• [Task requirements]:
Copy out the records in full, word for word, without pictures.
**********
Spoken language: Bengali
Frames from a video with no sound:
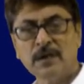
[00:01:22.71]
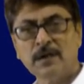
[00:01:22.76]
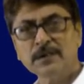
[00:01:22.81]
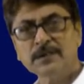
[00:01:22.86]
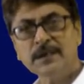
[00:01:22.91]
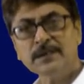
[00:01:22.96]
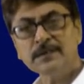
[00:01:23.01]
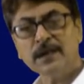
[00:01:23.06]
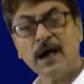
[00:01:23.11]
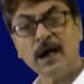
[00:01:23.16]

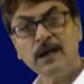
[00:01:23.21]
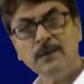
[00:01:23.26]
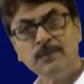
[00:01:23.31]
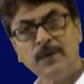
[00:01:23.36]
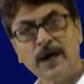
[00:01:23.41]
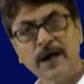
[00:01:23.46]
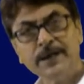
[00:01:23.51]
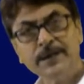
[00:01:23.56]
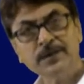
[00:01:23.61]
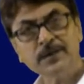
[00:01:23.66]
অর্থাৎ
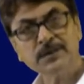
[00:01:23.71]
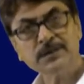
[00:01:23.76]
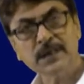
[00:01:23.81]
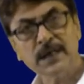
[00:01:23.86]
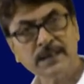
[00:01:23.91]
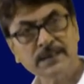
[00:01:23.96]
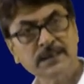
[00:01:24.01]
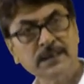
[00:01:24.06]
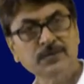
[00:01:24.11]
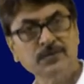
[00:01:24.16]
আলফা হাইড্রক্সি
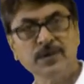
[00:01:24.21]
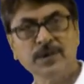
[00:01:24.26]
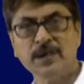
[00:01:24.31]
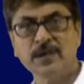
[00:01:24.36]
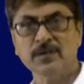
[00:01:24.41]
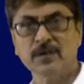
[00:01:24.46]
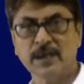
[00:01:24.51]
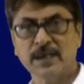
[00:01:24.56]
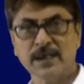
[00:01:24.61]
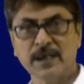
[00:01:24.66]
অ্যাসিড তৈরি
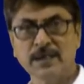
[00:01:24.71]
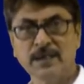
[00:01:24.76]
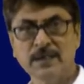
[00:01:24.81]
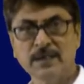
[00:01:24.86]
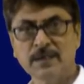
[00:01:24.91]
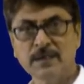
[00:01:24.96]
করা যায়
**********
• [Solution]:
Spoken language: Bengali
Frames from a video with no sound:
[00:01:22.71]
[00:01:22.76]
[00:01:22.81]
[00:01:22.86]
[00:01:22.91]
[00:01:22.96]
[00:01:23.01]
[00:01:23.06]
[00:01:23.11]
[00:01:23.16]

[00:01:23.21]
[00:01:23.26]
[00:01:23.31]
[00:01:23.36]
[00:01:23.41]
[00:01:23.46]
[00:01:23.51]
[00:01:23.56]
[00:01:23.61]
[00:01:23.66]
অর্থাৎ
[00:01:23.71]
[00:01:23.76]
[00:01:23.81]
[00:01:23.86]
[00:01:23.91]
[00:01:23.96]
[00:01:24.01]
[00:01:24.06]
[00:01:24.11]
[00:01:24.16]
আলফা হাইড্রক্সি
[00:01:24.21]
[00:01:24.26]
[00:01:24.31]
[00:01:24.36]
[00:01:24.41]
[00:01:24.46]
[00:01:24.51]
[00:01:24.56]
[00:01:24.61]
[00:01:24.66]
অ্যাসিড তৈরি
[00:01:24.71]
[00:01:24.76]
[00:01:24.81]
[00:01:24.86]
[00:01:24.91]
[00:01:24.96]
করা যায়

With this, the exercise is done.